Слезы навернулись на глазах старушки.
– Понятное дело-с… Всякому приятно быть своим господином. Но я так любила вас, скажу по чистой совести, как деток родных любила! А теперича, перед самой смертью, оставайся одна, как перст, сиротой горемычной! Нет, Лев Ильич, вы недобрый, это вы подговариваете Марью Степановну. Марья Степановна, матушка, замолвите вы-то хоть доброе слово?
– До свадьбы мы, я думаю, и без того останемся.
– Что мне до свадьбы! Я, чай, на той неделе и повенчаетесь? Нет уж, оставаться, так оставайтесь по меньшей мере до увеличения семейства. Сами вы рассудите, Лев Ильич: не лучше ли будет, если вы на новое-то житье переедете с жёночкой здоровою, свеженькой, да и с маленьким Львовичем либо Львовной?
Обрученные переглянулись. Мари покраснела и отвернулась.
– Видите ли, Анна Никитишна, – сказал Ластов, – мы живем теперь в четвертом этаже: Марье же Степановне нездорово подыматься в такую высь. Будущую квартиру мы возьмем в этаже первом, много во втором.
Анна Никитишна совсем опечалилась. Маша сжалилась над нею.
– Знаешь, Лева, – сказала она, – останемся-ка в самом деле до тех пор… Ведь я крепкая, бодрая: что значит мне раз какой-нибудь в день всходить немножко повыше?

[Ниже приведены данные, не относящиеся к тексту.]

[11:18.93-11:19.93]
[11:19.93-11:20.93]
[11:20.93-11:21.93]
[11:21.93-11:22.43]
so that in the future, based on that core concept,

Хотя Ластов и привел еще кой-какие возражения, но должен был уступить настояниям двух дам. На том и порешили: оставаться «до тех пор…»

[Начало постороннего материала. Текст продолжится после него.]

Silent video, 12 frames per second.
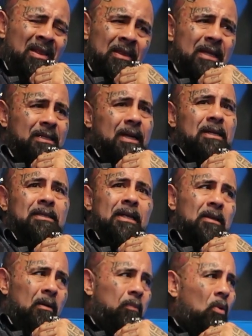These kids
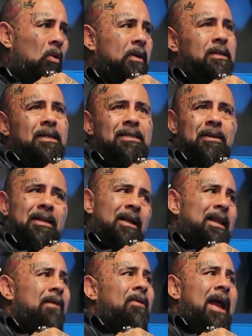think they're poor. These things think they
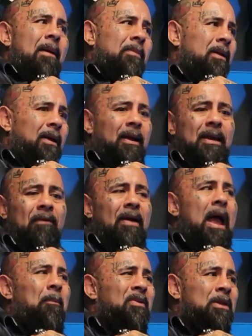can never happen. It can never
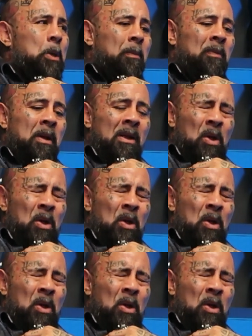happen to them.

– Послушай, дружочек, – говорила ему несколько дней спустя Маша, – я хотела бы написать домой?
– В Интерлакен?
– В Интерлакен.
– Да ведь у тебя нет там никого родных? Ты ни с кем, кажется, не переписывалась?

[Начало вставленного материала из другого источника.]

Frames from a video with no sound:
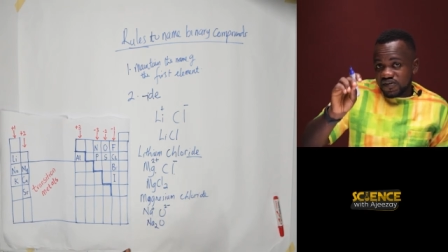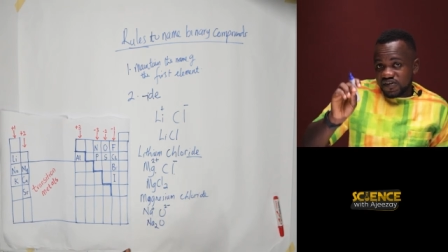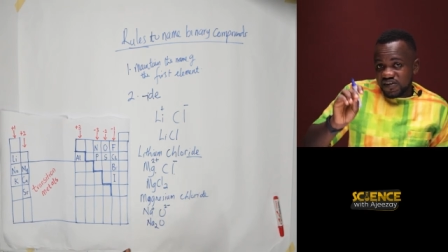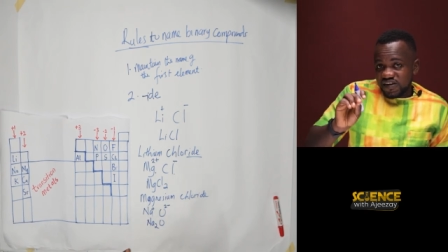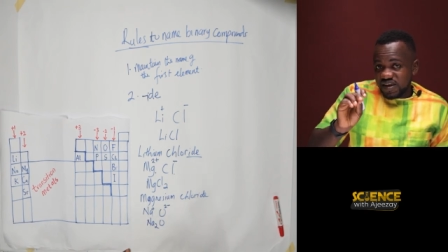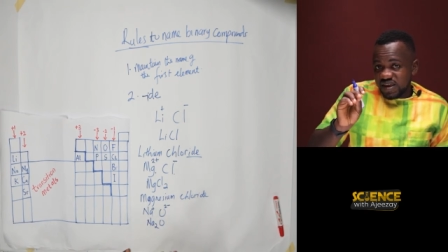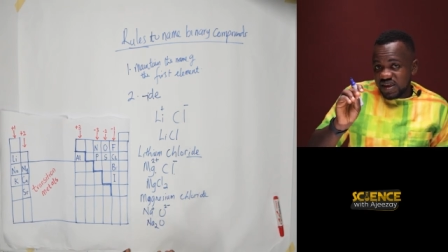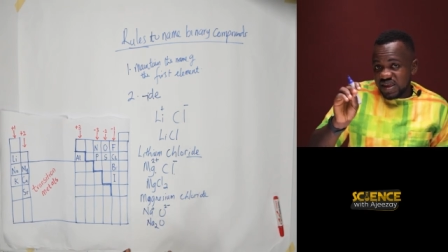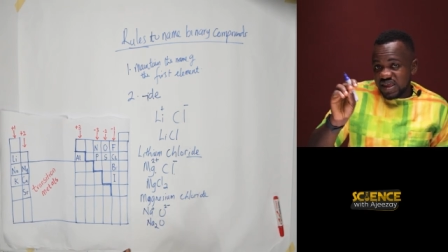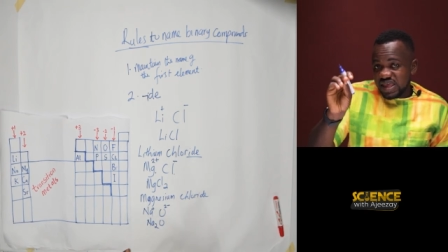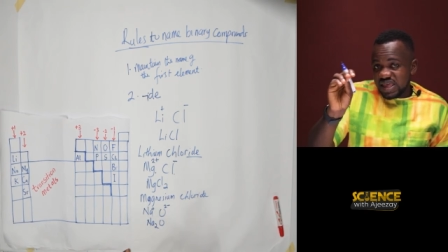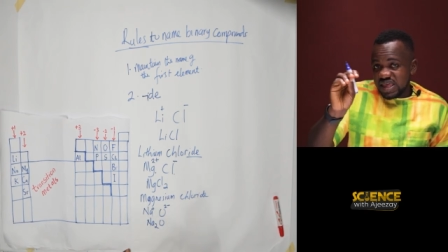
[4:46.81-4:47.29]

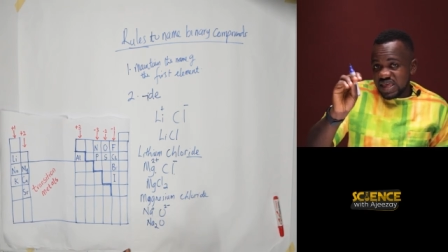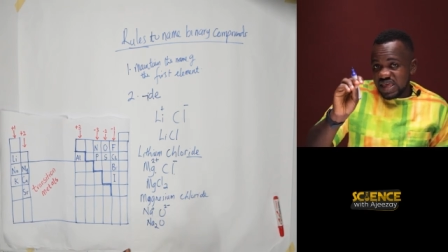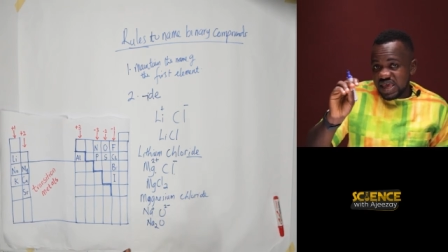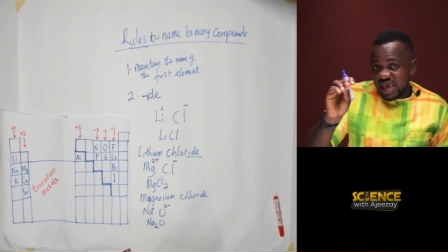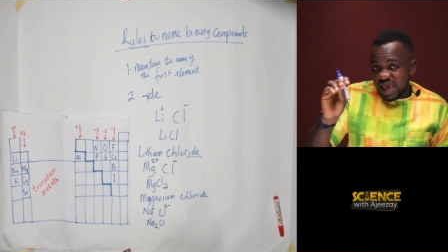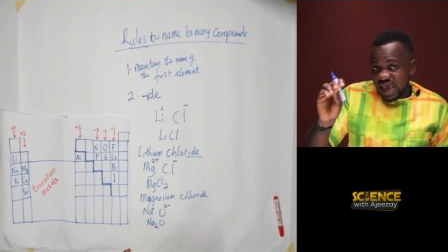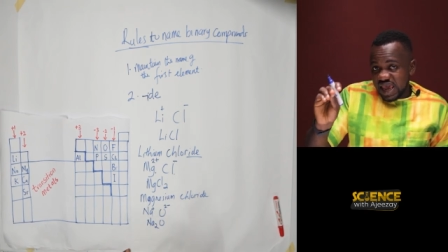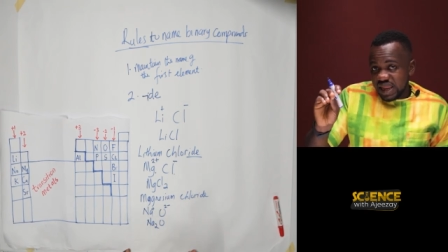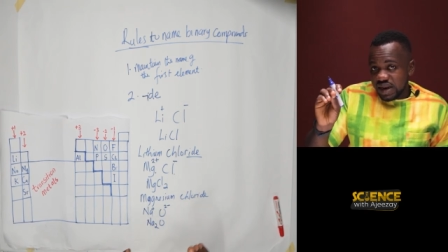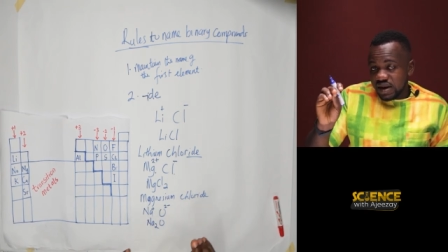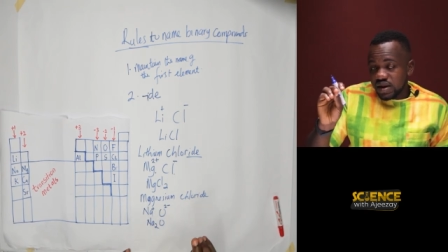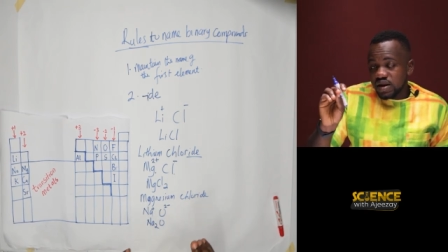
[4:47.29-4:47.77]
G,
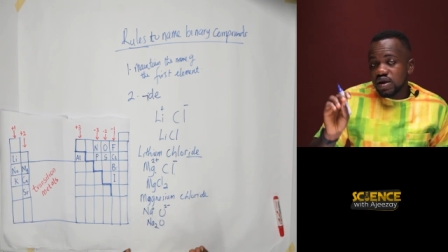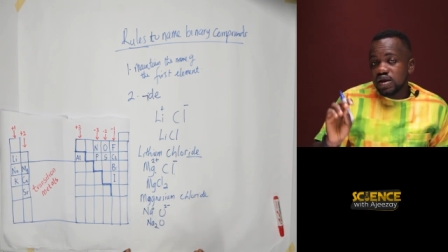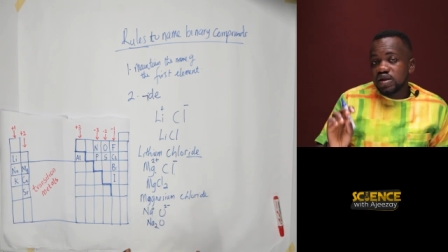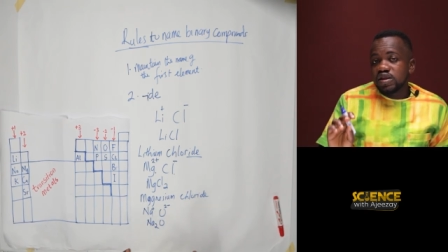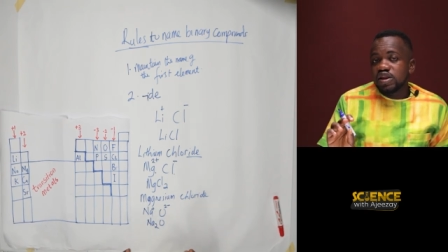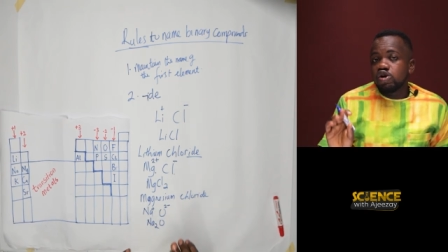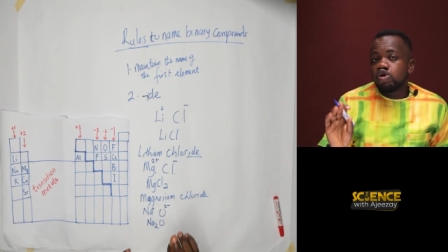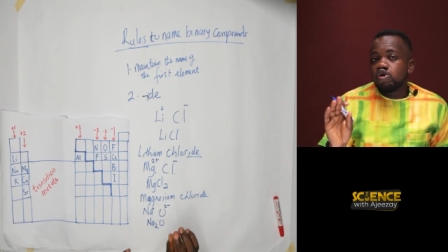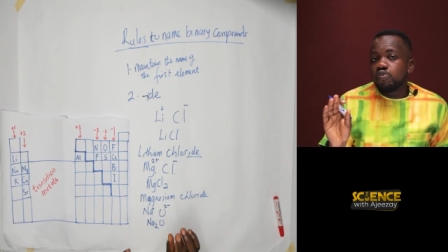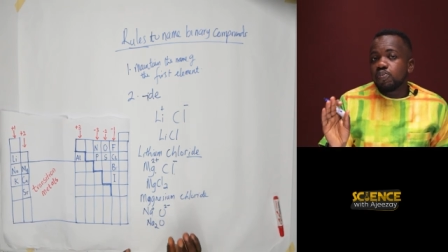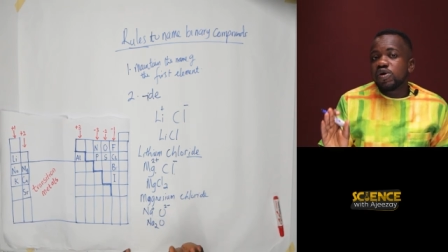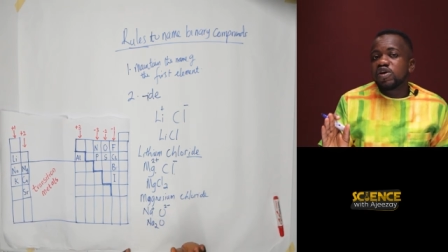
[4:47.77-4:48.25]
E, N,
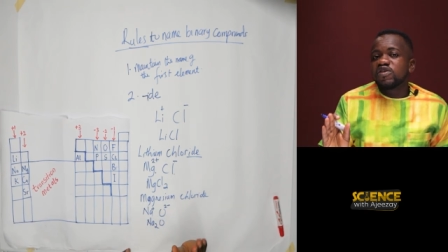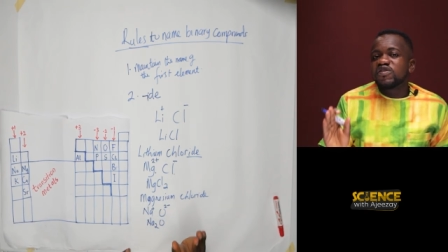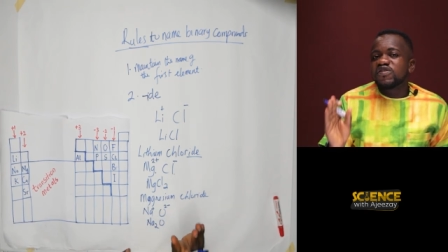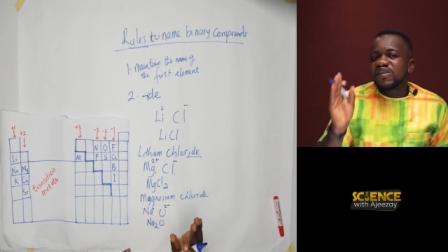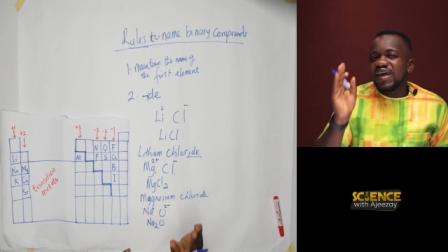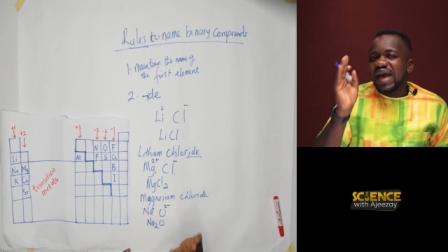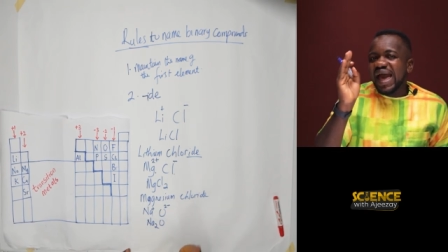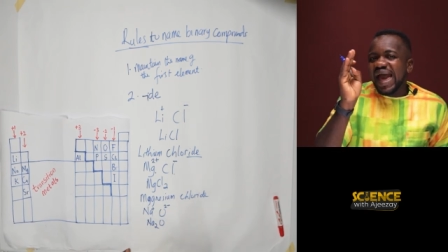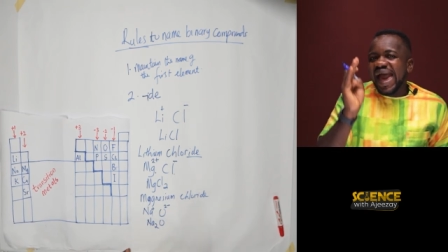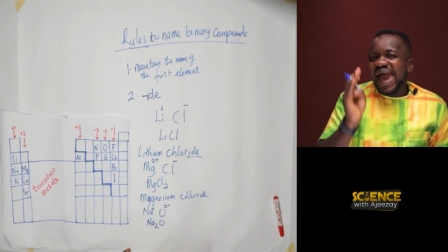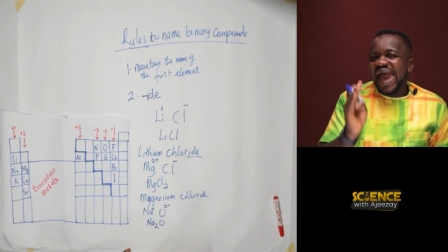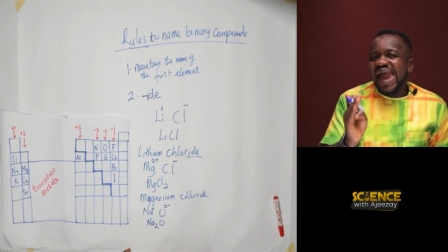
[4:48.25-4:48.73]
then
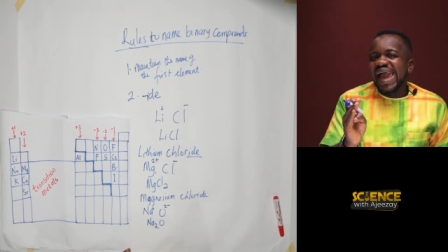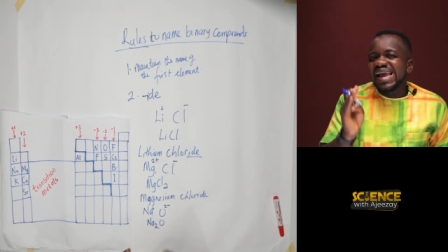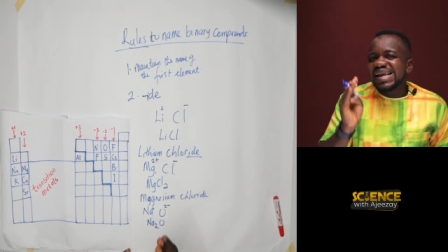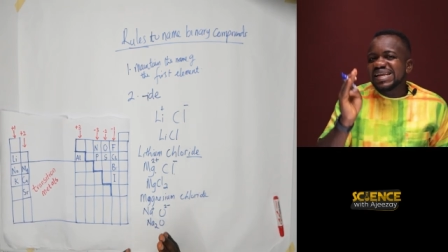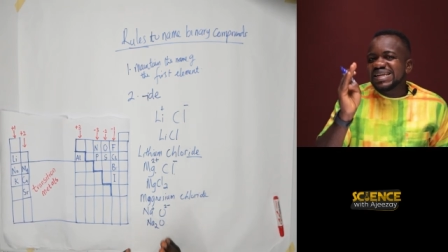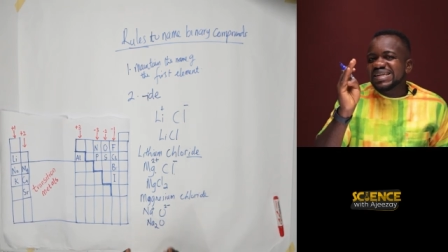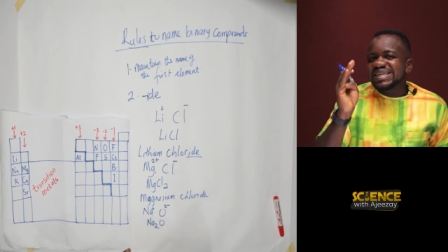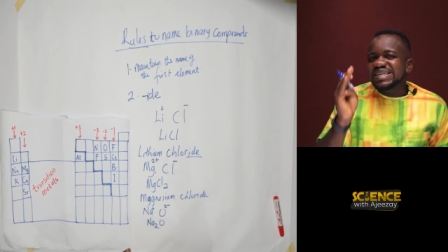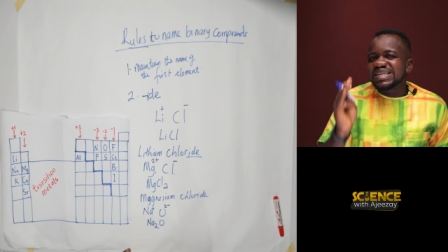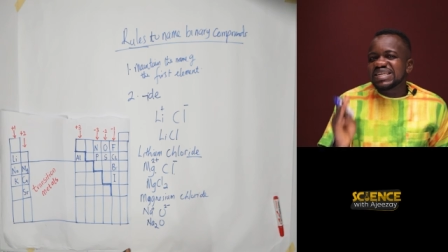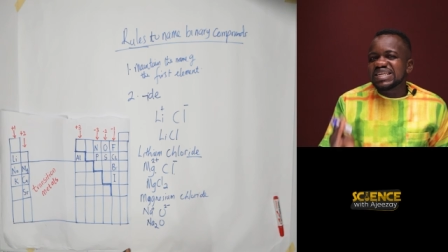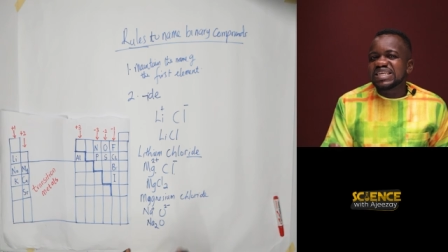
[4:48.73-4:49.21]
replace
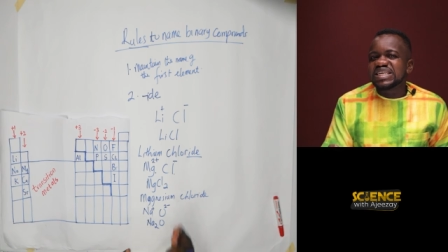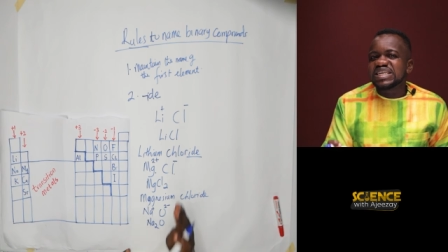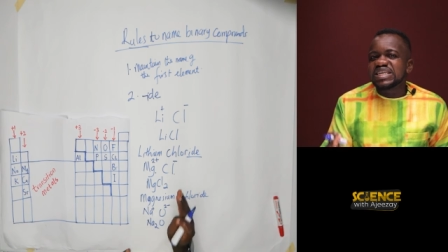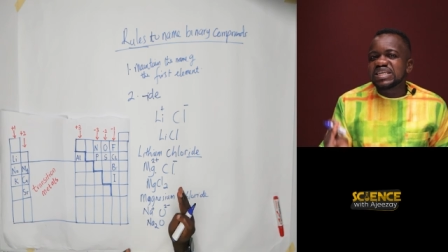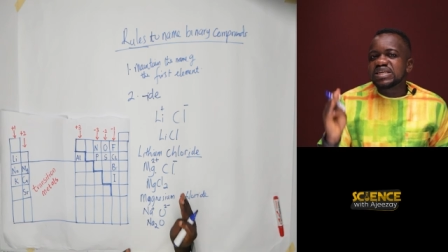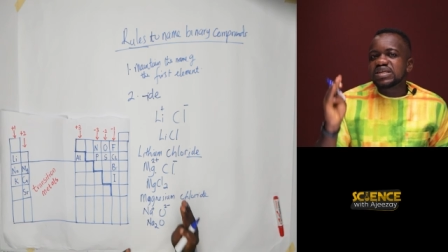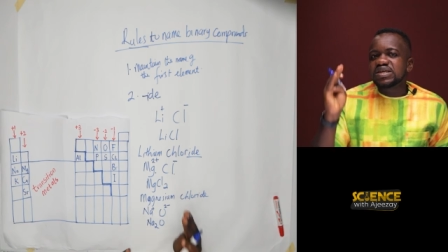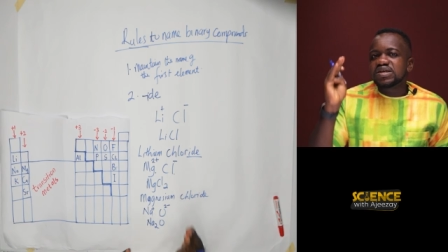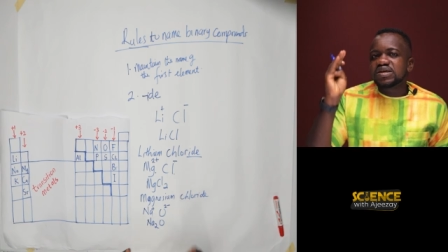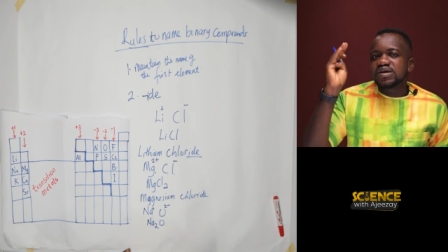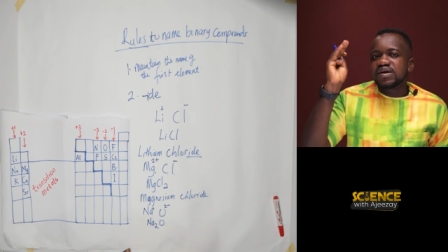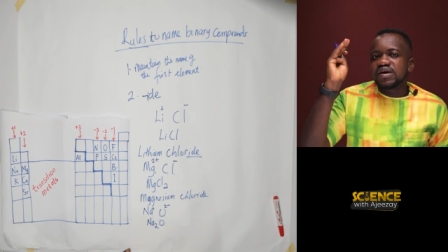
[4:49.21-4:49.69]
I,
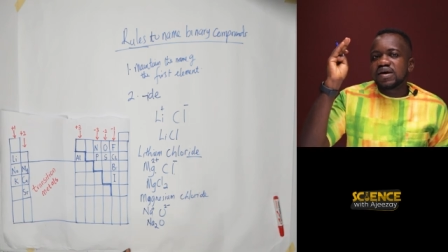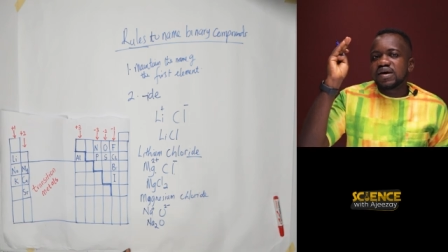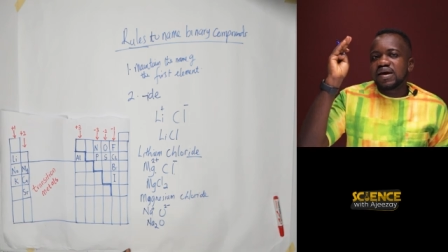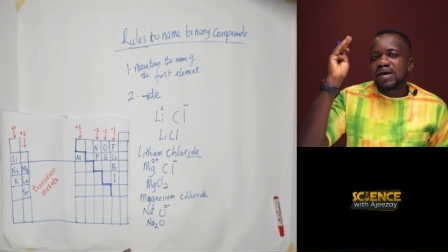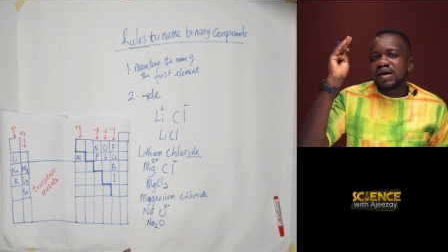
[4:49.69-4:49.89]
D,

– Нет, но у меня есть подруги детства; надо же похвастаться перед ними! К свадьбе я также думала пригласить того, знаешь, кондитера-энгандинца с семейством, у которого служила вначале.
– Также чтобы похвастаться?
– Да! Отчего ж и не хвастаться таким золотым муженьком?
– Оттого, что в прописях сказано, что хвастовство – мать пороков.
– Неправда, неправда! Так, стало быть, я напишу?
– Напиши, пожалуй. Только смотри, не слишком расхваливай: не поверят.
– Должны поверить!
И их обвенчали – сперва священник православный, потом католический. Гостей было приглашено самое ограниченное число: со стороны Ластова два-три сослуживца и молодой Бреднев, от Маши – энгадинец с женою да двумя зрелыми дочерьми. Выпиты были две бутылки донского, съеден великолепный шманткухен – презент кондитера. Ни музыки, ни конфектов, ни сплетен! В 11 часов вся компания мирно разошлась по домам.
Но для молодой госпожи Ластовой с этого дня взошла как бы новая заря. Улыбка не сходила с ее уст; попечительность ее о бесценном «законном» муже, если возможно, еще удвоилась. Глядел на нее муж – и не мог наглядеться.
«Молодец, брат, что женился, – гладил он себя мысленно по головке, – в жизнь свою дельнее ничего не выдумал».